A force de pression, les familles des victimes du crash de Phuket ont semble-t-il obtenu gain de cause. Lundi, l’aviation civile thaïlandaise annonçait qu’elle suspendait les licences de vol de One-Two-Go et d’Orient Thai pour une durée de 30 jours et promettait des poursuites judiciaires
Les opérations de secours autour de la carcasse fumante de l’avion de la compagnie One-Two-Go le 16 septembre, filmées par la télévision thaïlandaise (Photo LPJ Bangkok)
La compagnie aérienne thaïlandaise à bas prix One-Two-Go a été contrainte de suspendre ses vols pour 30 jours à compter du 22 juillet dernier, annonçait lundi le département thaïlandais de l’Aviation civile (DCA). La DCA, qui dirige actuellement une série d’enquêtes administratives autour du crash du vol OG 269 survenu le 16 septembre 2007 à Phuket, accuse la direction de la compagnie aerienne d’avoir effectué des contrôles de sécurité insuffisants et soumis aux autorités de faux documents.
La licence de vol de One-Two-Go est donc provisoirement suspendue le temps que la société procède à des améliorations dans la gestion de ses pilotes et des règles de sécurité, a indiqué Chaisak Angkasuwan, directeur général de l’Aviation civile. Cette suspension pourrait être prolongée et même devenir définitive si les défauts relevés par la DCA ne sont pas corrigés. Avertie depuis une semaine, la direction de One-Two-Go avait annoncé samedi qu’elle cessait ses activités pendant 56 jours pour "raison budgétaire", invoquant la hausse du prix du pétrole et la concurrence croissante.
Falsification de documents et dépassement des heures de vol
Par ailleurs, des poursuites judiciaires devraient être engagées d’ici deux semaines, toujours selon la DCA, à l’encontre de One-Two-Go, de ses pilotes et de ses inspecteurs de sûreté.
La DCA affirme avoir constaté des pratiques douteuses au niveau de la documentation concernant la qualification des pilotes et le dépassement des limitations de temps de vol. De telles irrégularités avaient été invoquées il y a plusieurs mois déjà par les familles de victimes et mises en évidence dans un reportage de la presse australienne diffusé en mars (voir notre encadré). Cela dit, les familles regrettent que la maison mère, Orient Thai, ne fasse pas l’objet du même traitement que One-Two-Go.

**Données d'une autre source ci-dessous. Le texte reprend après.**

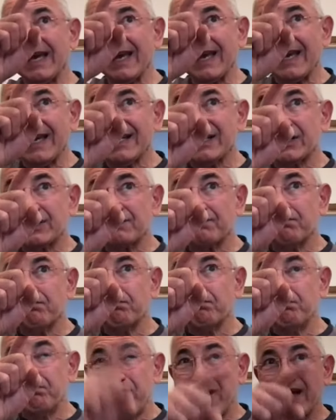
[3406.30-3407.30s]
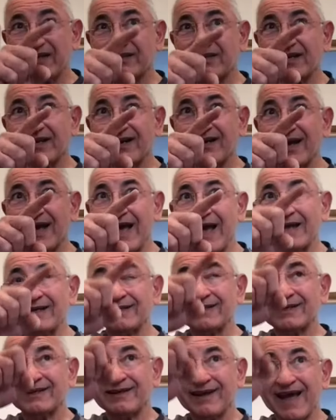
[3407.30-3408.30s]
is better and
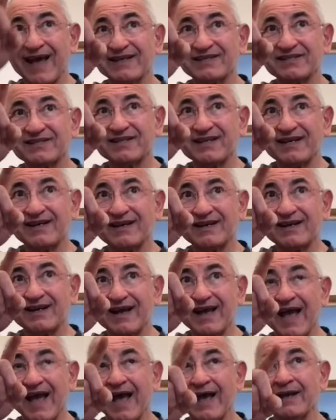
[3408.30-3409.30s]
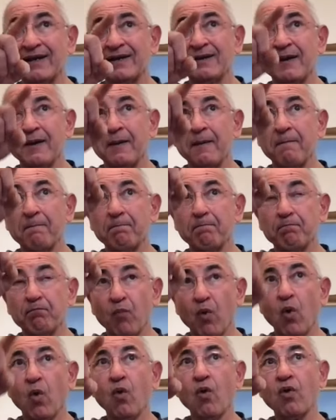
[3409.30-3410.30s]
classier and
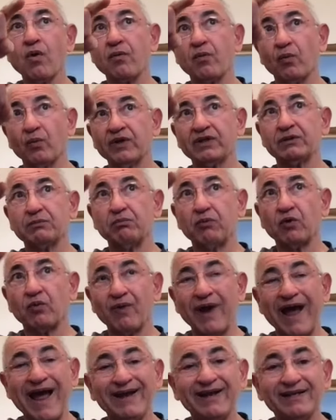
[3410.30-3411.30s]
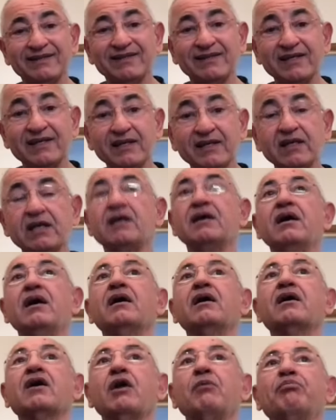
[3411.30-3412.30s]
more with morality
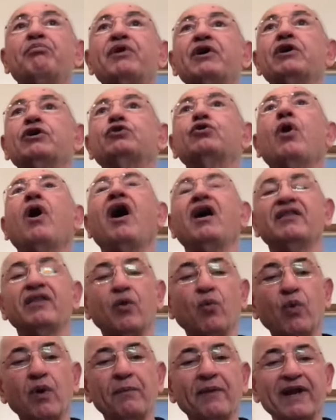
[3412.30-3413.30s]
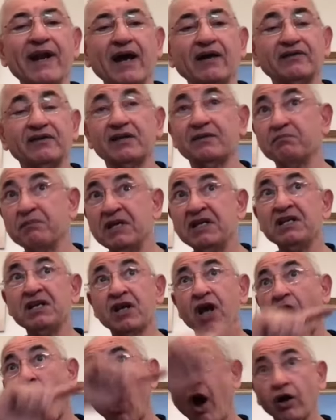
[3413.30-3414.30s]
compared to other women out there,
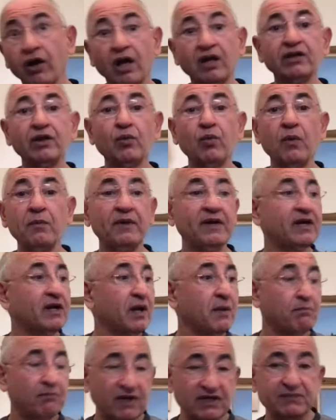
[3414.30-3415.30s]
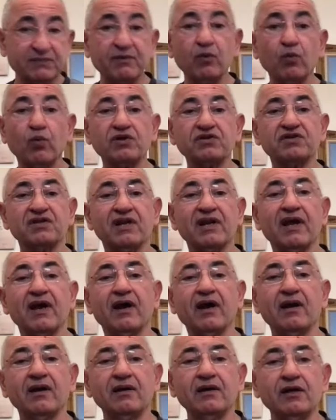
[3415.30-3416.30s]
meaning all other women must be worse than her.
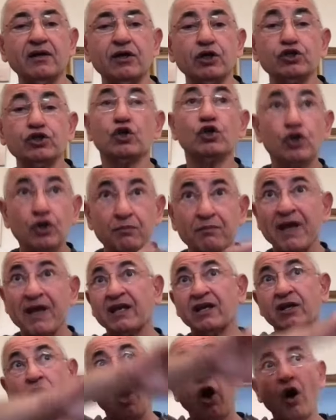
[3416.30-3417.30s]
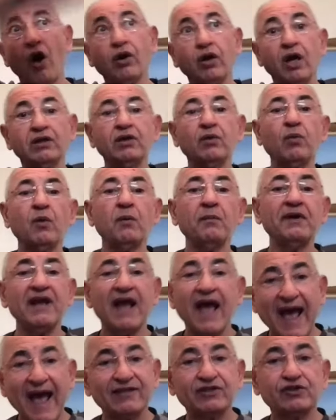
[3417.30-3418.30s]
So you're making all other women
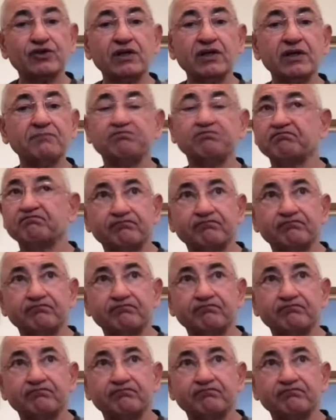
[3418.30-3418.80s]
actually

Orient Thai fait elle aussi l’objet d’une période de probation de 30 jours au terme desquels sa licence pourrait être suspendue. Mais l’avis de suspension de la licence de vol ne concernant que les appareils Mac Donnell Douglas de la série MD-80, les Boeing d’Orient Thai continuent de voler. "Il n’y a pas de différences au niveau opérationnel ni managérial entre Orient Thai et One-Two-Go", soulignait hier Bonnie Rind dont le frère est décédé dans le crash du vol 269. "Le crash [de Phuket] a selon moi été causé par une négligence destructrice et volontaire vis-à-vis de la sécurité des passagers et de la loi de la part d’Orient Thai/One-Two-Go, estime l’Américaine qui anime une campagne d’information sur le crash via le site Internet www.investigateudom.com. Ajouté à cela, un ensemble de dysfonctionnements au sein de la DCA ont amené à une erreur prévisible de pilotage", conclut Bonnie Rind.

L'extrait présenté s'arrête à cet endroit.